Découverte pour la première fois en 1911 par des explorateurs l’Antarctique, qui supposaient au premier abord que la couleur rouge sang était due à la couleur de certaines algues, cette falaise colorée a rapidement été connue sous le nom de Blood Falls. S’il ne s’agit ni de sang, ni d’algues, les scientifiques ont enfin réussi a retracer le chemin mystérieux des « chutes de sang ».


Qu’est ce que les « Blood Falls » ? D’où provient cette couleur rouge ?

Les « Blood Falls » doivent leur teint rougeâtre à l’eau de mer riche en fer qui la compose, et qui s’oxyde au contact de l’air, tout comme la rouille. L’eau est tellement salée qu’elle est décrite comme de la saumure. Désormais, les scientifiques ont découvert d’où elle provient.
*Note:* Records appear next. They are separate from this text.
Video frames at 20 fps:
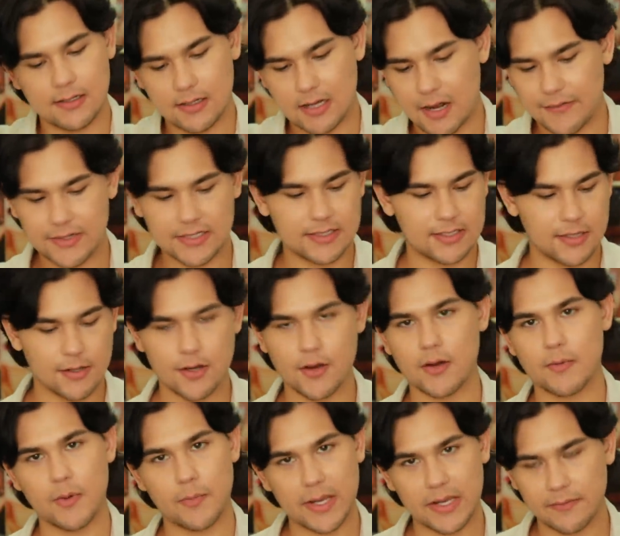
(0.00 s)
Obviously, you know
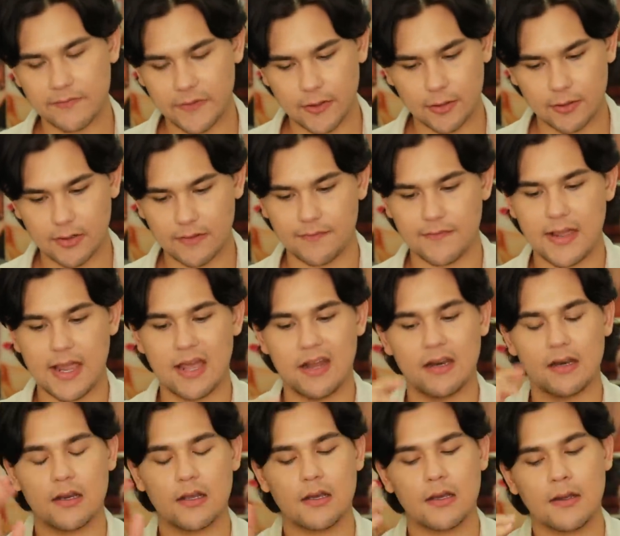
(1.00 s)
I'm a big Votary
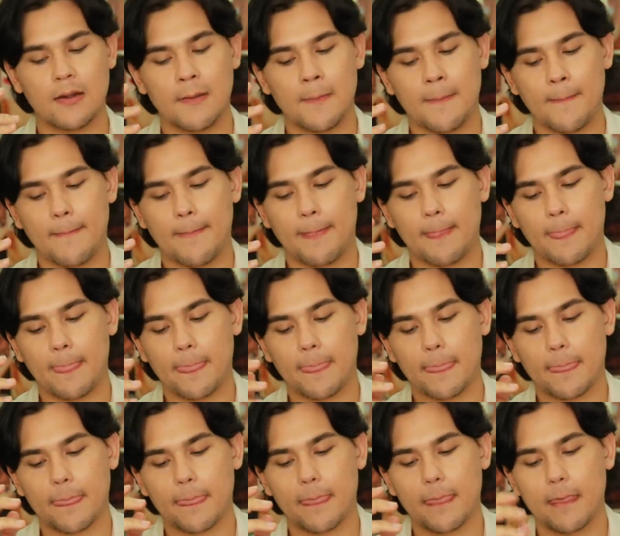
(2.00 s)
fan,
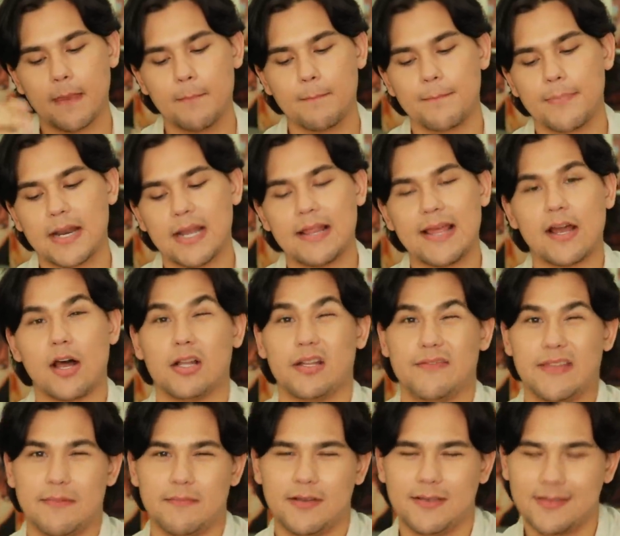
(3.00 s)
but I like
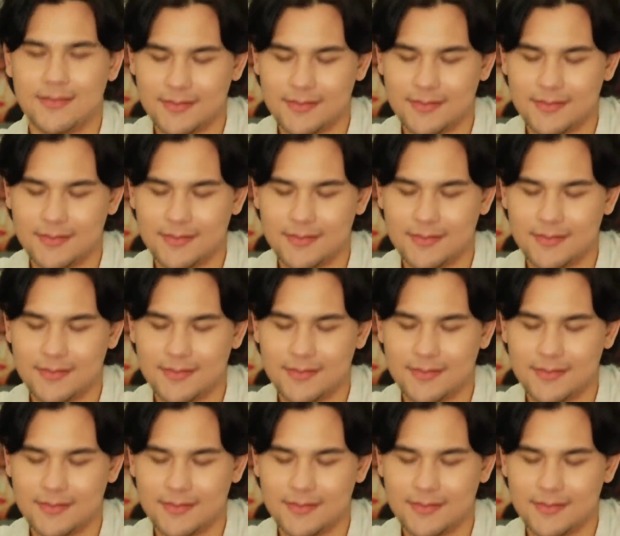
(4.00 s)
all of them.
En effet, une nouvelle étude menée par des chercheurs de l’Université de l’Alaska Fairbanks a décrit le chemin par lequel la saumure rouge se répand sous un glacier d’au moins 1,5 million d’années.

Les Blood Falls sont situées à l’extrémité nord du glacier Taylor, qui s’étend sur 100 kilomètres à travers les montagnes transantarctiques. Lorsque le glacier Taylor s’étendait sur le continent glacial il y a un million d’années, il a piégé un petit lac d’eau salée sous d’innombrables couches de neige et de glace. L’eau salée devient de plus en plus concentrée, jusqu’à ce que la saumure soit trop salée pour se figer à des températures régulières. Ce lac de saumure sous-glaciaire a gratté le fer du substratum sous-jacent, ce qui lui confère une couleur rouillée une fois qu’il atteint le monde extérieur. Mais ce chemin vers l’extérieur était resté un mystère jusqu’à présent.

Comment ont-ils procédé pour découvrir sa provenance ?

Pour comprendre d’où vient la saumure et comment elle s’écoule de la fissure dans le glacier, l’équipe a utilisé une méthode radar appelée radio-écho sound (RES), qui est couramment utilisée pour enquêter sur les glaciers. « Les sels dans la saumure ont rendu cette découverte possible en amplifiant le contraste avec la glace des glaciers frais », explique la chercheuse principale Jessica Badgeley du Colorado College.

L’équipe a déplacé les antennes du radar RES à travers le glacier dans un modèle de grille, révélant une image de ce qui se trouvait sous la glace, à l’image des chauves-souris qui utilisent l’écholocation pour détecter leur environnement.

Glacier Taylor – Vue d’hélicoptère

Un liquide qui reste intacte, malgré les températures glaciales

Il s’avère que le glacier Taylor cache un réseau de crevasses où la saumure est injectée dans la glace sous une pression immense. L’équipe a ensuite suivi le parcours de 300 mètres (985 pieds) parcourus par la saumure à travers ces canaux sous pression jusqu’à ce qu’elle atteigne le sommet des Blood Falls.

Leur découverte explique enfin comment l’eau liquide, même si elle est super salée, peut traverser un glacier extrêmement froid. « Bien que cela semble contradictoire, l’eau libère la chaleur pendant qu’elle gèle, et la chaleur réchauffe la glace environnante », a déclaré l’un des membres de l’équipe, le glaciologue Erin Pettit.

La saumure a des températures de congélation inférieures et, avec la chaleur, elle favorise le mouvement du liquide. « Le glacier de Taylor est maintenant le glacier le plus froid connu pour avoir de l’eau qui coule constamment », explique Pettit. Cette découverte pourrait aider les chercheurs à en savoir plus sur l’écologie du lac de la saumure sous-glaciaire, qui n’est pas aussi mort qu’on ne le pense.

Les dessous microscopiques des Blood Falls

Des recherches antérieures ont révélé que la saumure salée abrite des bactéries extrêmement robustes. Coupés du monde depuis des milliers d’années, ces microbes n’avaient rien pour se nourrir, excepté le sulfate, que de nombreuses bactéries peuvent utiliser pour l’énergie. Piégées sous le glacier sans lumière et oxygène, les bactéries ont commencé à recycler leur approvisionnement en sulfate, en le réduisant au sulfite, ce qui réagirait avec la teneur élevée en fer de l’eau, produisant plus de sulfate pour se nourrir.

Les scientifiques pensent que cette adaptation surprenante ne se limiterait pas au glacier Taylor, et n’est qu’un exemple de vie à long terme survivant piégée sous des millénaires de glace. Les chercheurs pensent même que ces découvertes pourraient nous donner des indices sur l’évolution de ces microbes robustes. « Cette étude peut nous rapprocher de la compréhension de l’évolution géochimique couplée et de l’environnement microbien hébergé par la saumure », écrivent-ils.

Les résultats sont publiés dans le Journal of Glaciology.